Speaking at the launch of the hurling All-Ireland series at Loughmore-Castleiney on Thursday, GAA president Larry McCarthy said there were no plans to move the 2023 finals back to August.

Following the success of the split season in 2020, a subsequent Congress vote in 2021 decreed that the inter-county championships would conclude at the end of July from this year onwards.

This would allow the entire second half of the year to the club season.

The split season has garnered huge support but in recent weeks some observers have commented that the inter-county series will end too soon in the year.

McCarthy says there are no moves afoot to extend the season by another week or two weeks.

"I'm not the boss," McCarthy said. "Central Council make that decision on that but we have to let this year go through and look at it.

"We're going to have a different year next year, we have to let that go through and see what that's going to bring. Maybe after that but I wouldn't foresee a change for next year."

McCarthy says that the format should be allowed room to breathe.

"Let it run and let's see what the implications of it are," he said.

"You can't make decisions midstream.

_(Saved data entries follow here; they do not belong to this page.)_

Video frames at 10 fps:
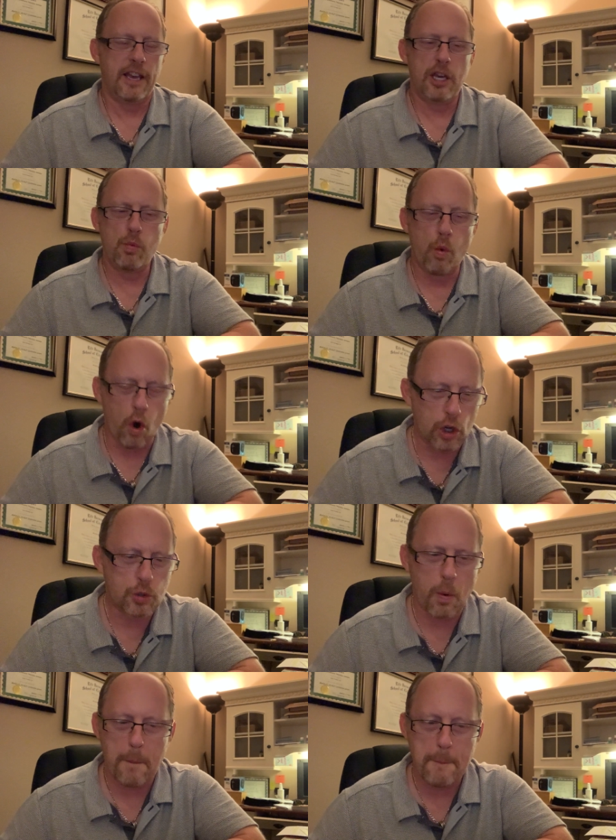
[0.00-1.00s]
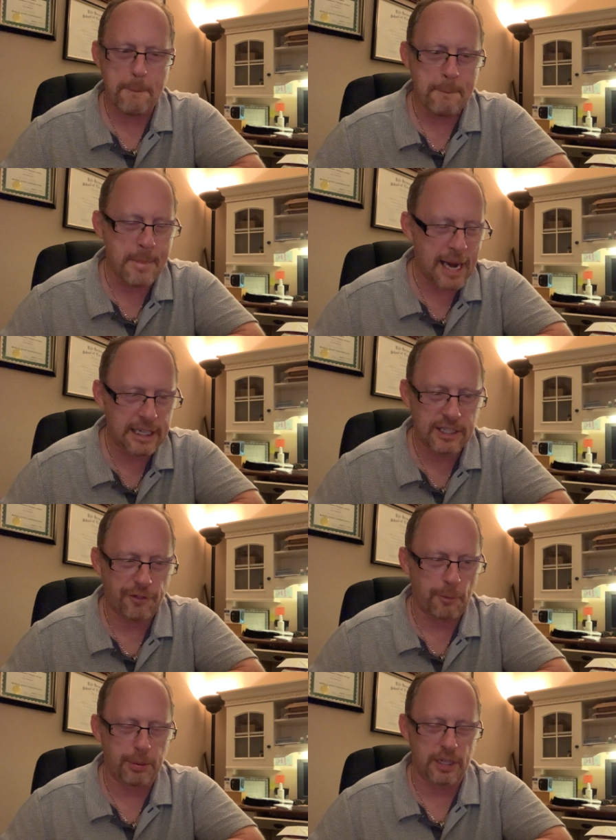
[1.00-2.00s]
he works with many
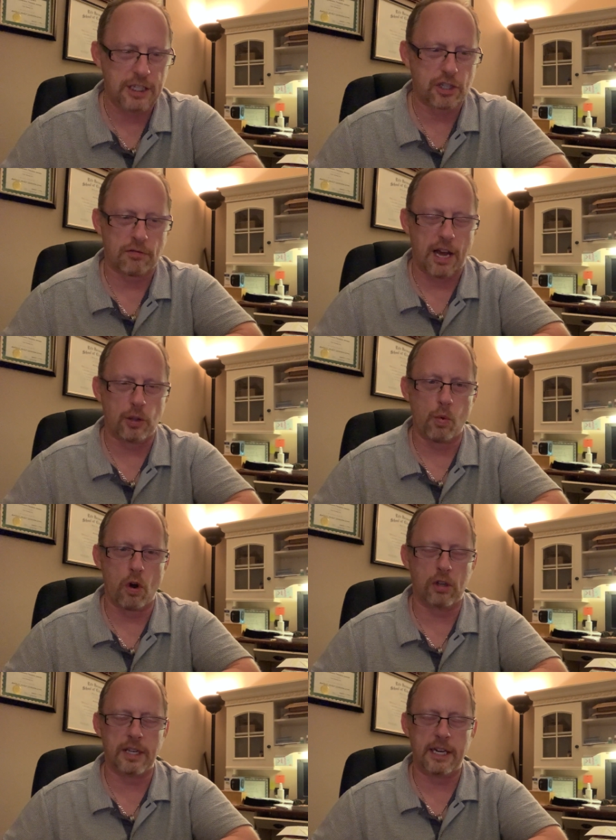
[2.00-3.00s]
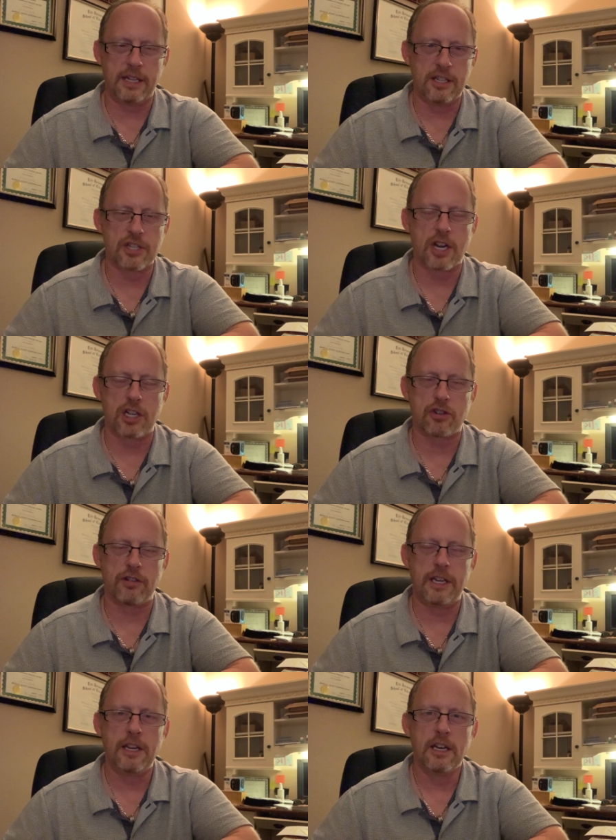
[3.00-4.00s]
different police around the world and in this
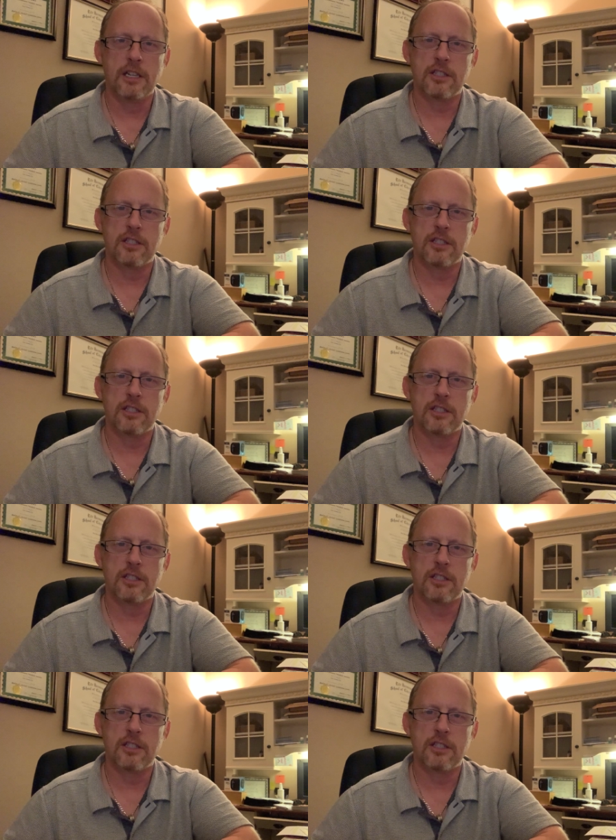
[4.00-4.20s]
country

Let it run out and then we'll look at it as we said we would and we'll have to do it again for next year because we're going to have a different competition structure [in the All-Ireland football championship].

"We'll know next year what it will look like with an increased volume of games and then we'll be able to make an informed decision."

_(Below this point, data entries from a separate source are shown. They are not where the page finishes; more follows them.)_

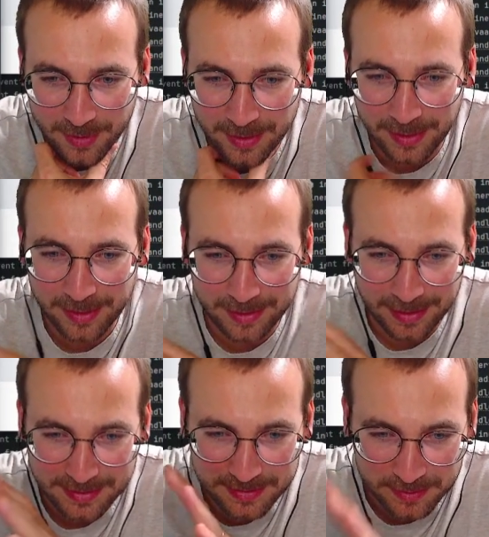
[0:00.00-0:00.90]

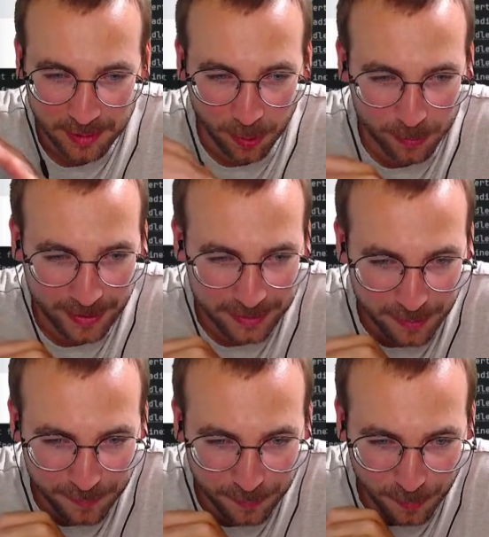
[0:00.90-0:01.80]
Let's hold that
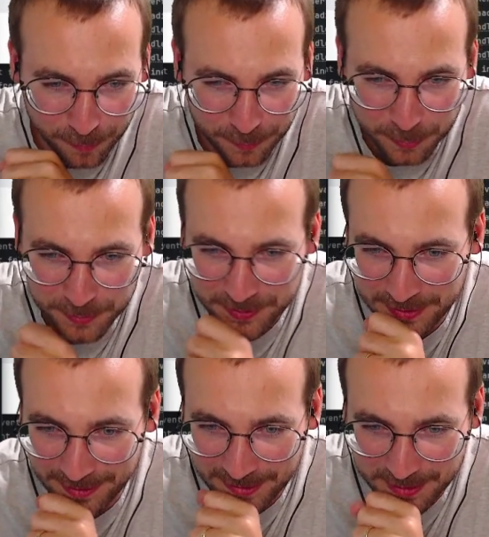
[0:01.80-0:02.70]
off for a few
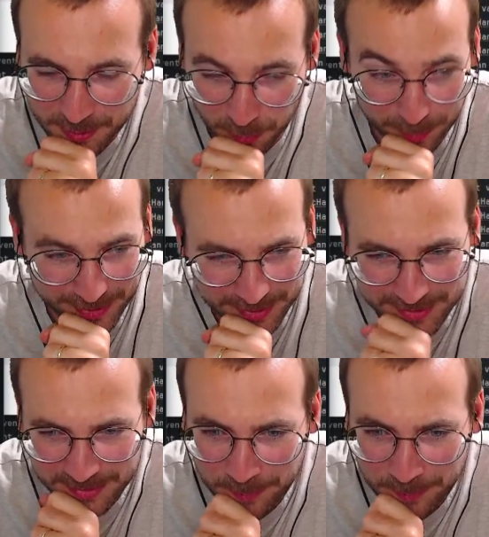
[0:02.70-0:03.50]
seconds or minutes,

Mayo and Kildare will clash at GAA HQ in round two of the qualifiers

McCarthy also addressed the frequent calls for particular games to be taken out of Croke Park.

Just last weekend the Kerry hurlers were unable to source accommodation for the evening of the Joe McDonagh Cup final.

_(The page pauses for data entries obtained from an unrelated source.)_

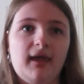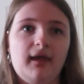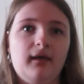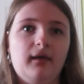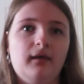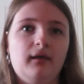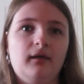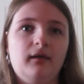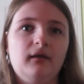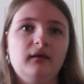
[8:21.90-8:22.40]

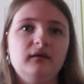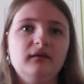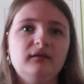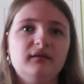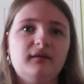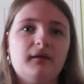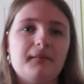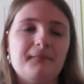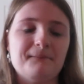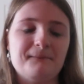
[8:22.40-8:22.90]

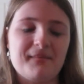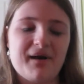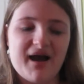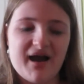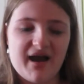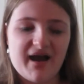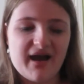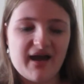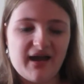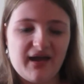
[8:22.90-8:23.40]
And
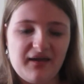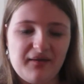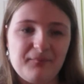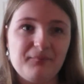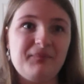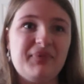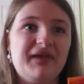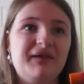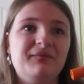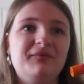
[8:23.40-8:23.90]
my
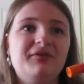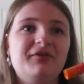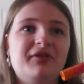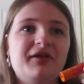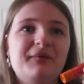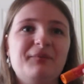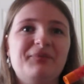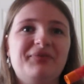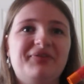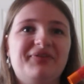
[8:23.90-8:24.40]
baby
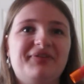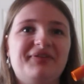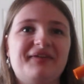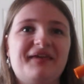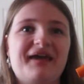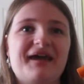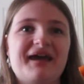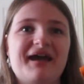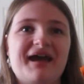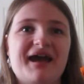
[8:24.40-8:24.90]
lips,
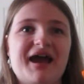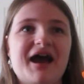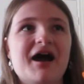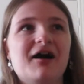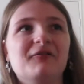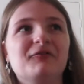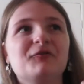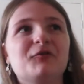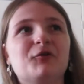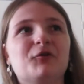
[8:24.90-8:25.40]

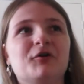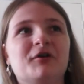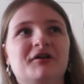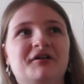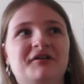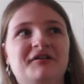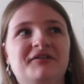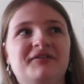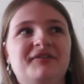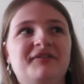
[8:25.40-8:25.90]
of
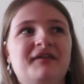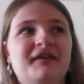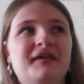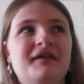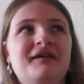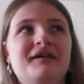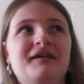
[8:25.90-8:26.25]
course,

On top of that there have been calls for provincial and qualifier games to be kept out of Croke Park to ensure better atmospheres and bigger crowds.

Tomorrow's SFC double-header of qualifiers will be played at HQ but that call is under the microscope too.

But the GAA president feels that players want the chance to play at Croker.

"I'm delighted that Clare are coming to Croke Park. That's one of the teams west of the Shannon," McCarthy added.

"The cost of living is a concern for everybody but if teams overnighting in Dublin is an outrageous cost we will have to see what we can do," McCarthy added.

"Mayo have been there quite a lot so I suspect that some of the commentary may be emanating from there, I'm not sure.

"Mayo bring such a crowd - is there a neutral ground between Newbridge and Castlebar that would fit Mayo and Kildare?

"I think players want to play in Croke Park and we're giving them that opportunity."

GAA's newest competition is now at the semi-final stage

Meanwhile, the president is delighted with a positive start to the Tailteann Cup.

In its first year of the series the new competition has prolonged the season for lower tier counties and given them a meaningful summer.

"I'm delighted it has taken off and long may it continue," said McCarthy.

"Everybody seems to have embraced it enthusiastically. Carlow were a bit negative initially, they won a match and it was the greatest thing since sliced bread. They came around to it.

The GAA decided to regionalise the early stages of that series. Again that decision received much scrutiny.

"We ended up with Sligo and Leitrim in the quarters, which was a great event. We had Cavan playing Fermanagh, which was a local one. We were to a certain extent looking to replicate the provincials," the president continued.

"Think of the cost of sending Waterford to Fermanagh and what sort of a gate that might have got. Whereas if Cavan went to Fermanagh it was a better draw and a better event, I would argue.

"I was in Tullamore last Saturday and there was a great atmosphere around the place and a very good crowd. They gave us what we were looking for."

The president also said that possible defections from panels following their provincial championship exits was not a worry.

"You're going to have defections from squads, particularly students who will want to go to America. There was a pent-up demand among kids to get off the island of Ireland this summer anyway. So that’s going to happen and it doesn’t matter if it’s the Tailteann Cup or whatever.

"That doesn’t surprise me. Everybody seems to have embraced it enthusiastically. Carlow were a bit negative initially, they won a match and it was the greatest thing since sliced bread. They came around to it."